Which brings us to another point: In the wake of the Planned Parenthood attack, too many reproductive rights advocates have intimated that anti-choicers should not be entitled to their full First Amendment rights to advocate against abortion. Short of calling for the execution of abortion providers -- as one Ted Cruz supporter has done -- anti-choice activists must have the right to advocate for their political opinion. But whether or not you support a woman's right to control her own reproduction, the Colorado Springs attack should remind us that, in this country, a handful of supporters of what is a mainstream political view sometimes resort to murder to support that view.
It's important to do so for two reasons. First, because the terrorism label already chills legitimate political speech. While I, as a white woman raised as a Catholic, can condemn the treatment of Palestinians and suggest American foreign policy in the Middle East has too often consisted of the senseless killing of Muslims, including civilians, that view is a dangerous one for Muslims in this country to voice. Muslims describe how "American Muslim community spaces have been emptied of their politics, leeched of their dynamism as centers for religious and political debate" because of intense surveillance and even the prosecution of speech in the name of terrorism.

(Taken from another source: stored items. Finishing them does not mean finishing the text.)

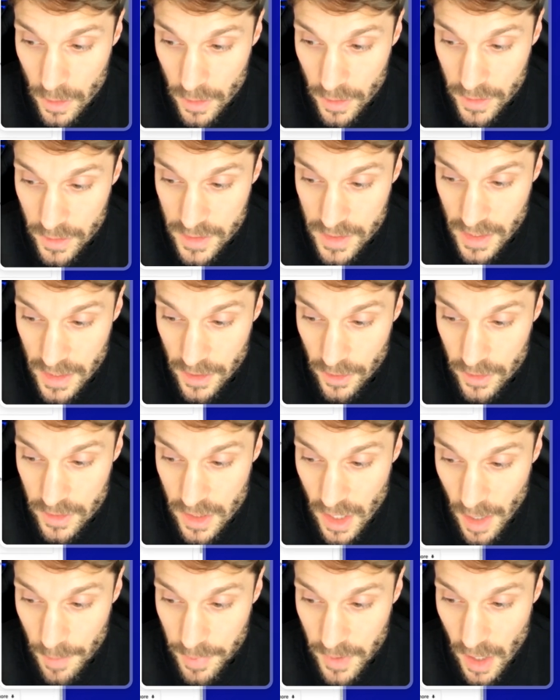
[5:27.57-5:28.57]
You can see here
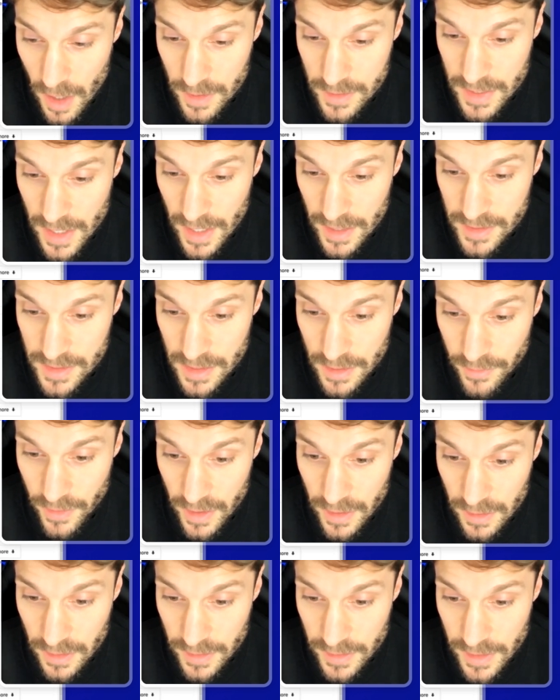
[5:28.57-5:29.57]
top contacts. And if
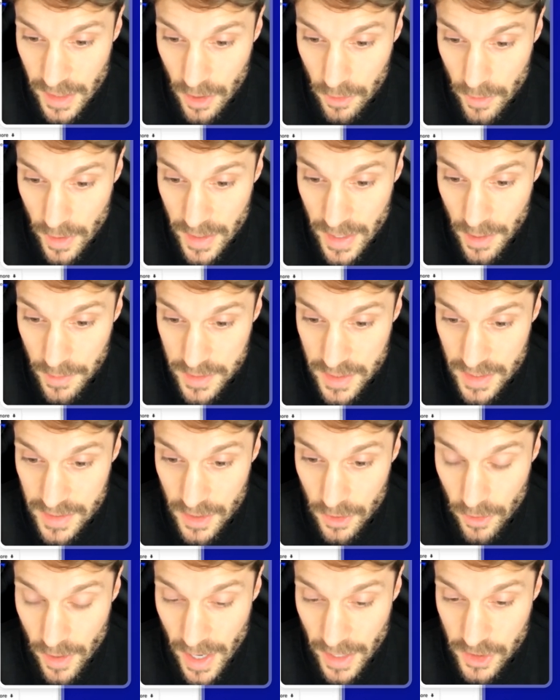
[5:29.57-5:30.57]
I click down right now, it says
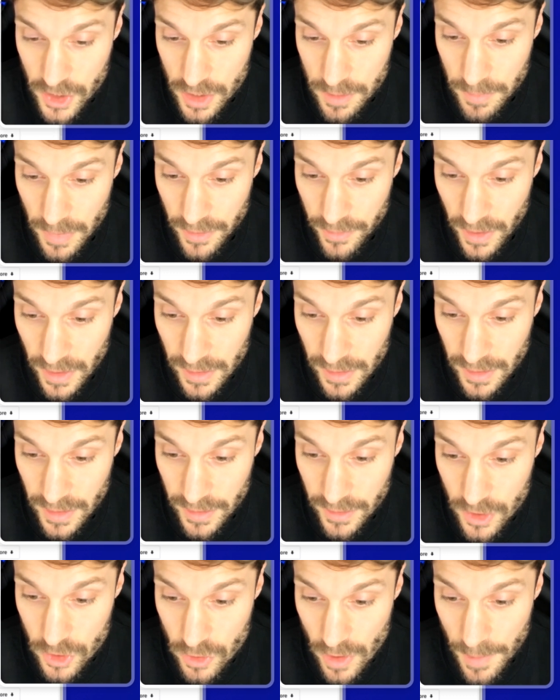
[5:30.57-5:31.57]
interaction. But if I
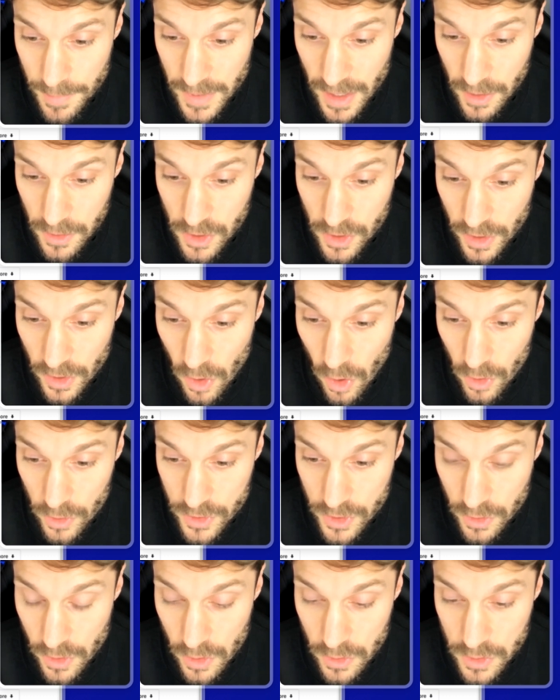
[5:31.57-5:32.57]
click the dropdown, you can
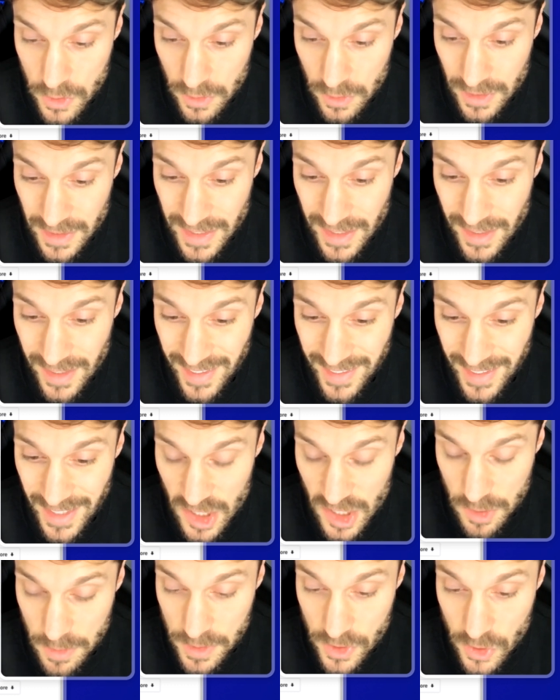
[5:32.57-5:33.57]
also go to lead
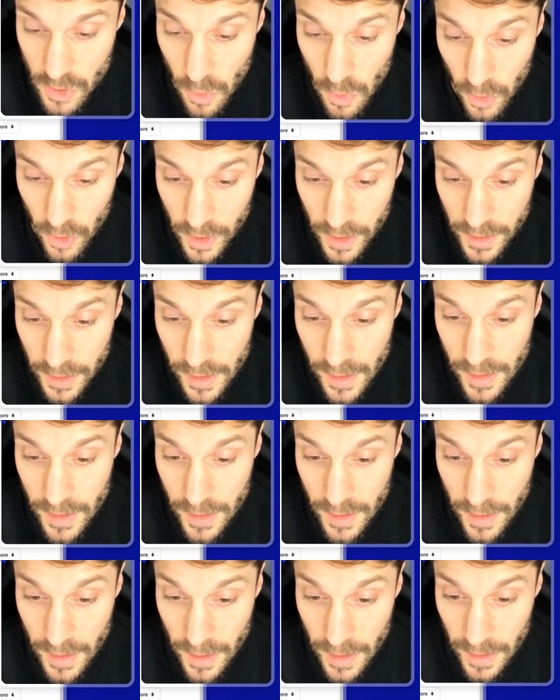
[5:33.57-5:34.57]
engagement scoring
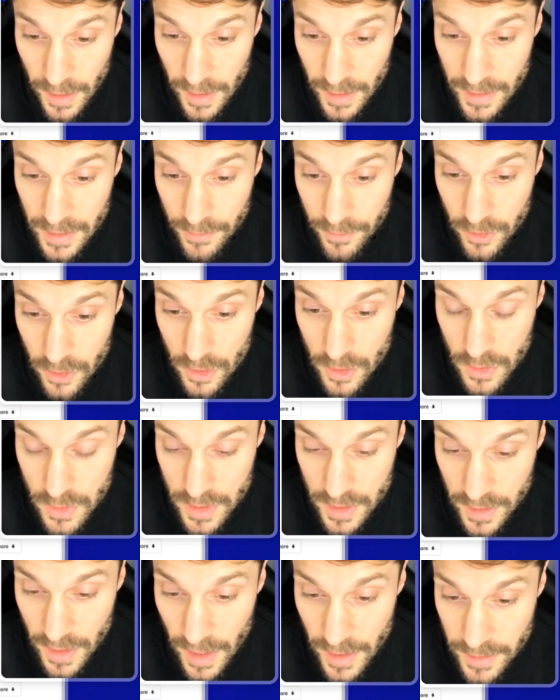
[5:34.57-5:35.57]
if you're
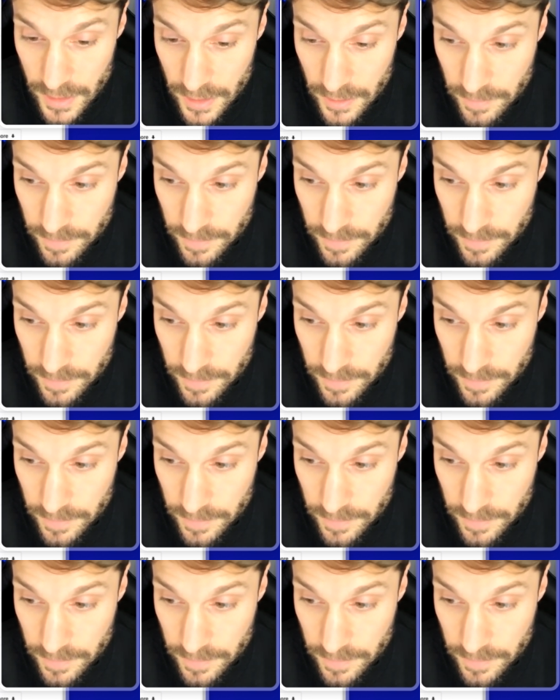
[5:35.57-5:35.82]
using that.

In the wake of the Planned Parenthood attack, both the right and the left should redouble our commitment to distinguishing speech from murder.
But it also demands a discussion of why speech becomes murder in this country, even for political views -- like opposition to abortion -- that already command a great deal of legitimate political power. It is not enough to say that Dear and Farook killed because both had ready access to guns and body armor, though that is a substantial part of the problem. And it is not enough to say that both did something like this because they are mentally ill (if they even are).
We have become a "deranged" country, where gun massacres are a common expression -- whether of illness or inchoate anger or political retribution. We need to understand our collective derangement before more and more speech, of all sorts, becomes spectacular murder.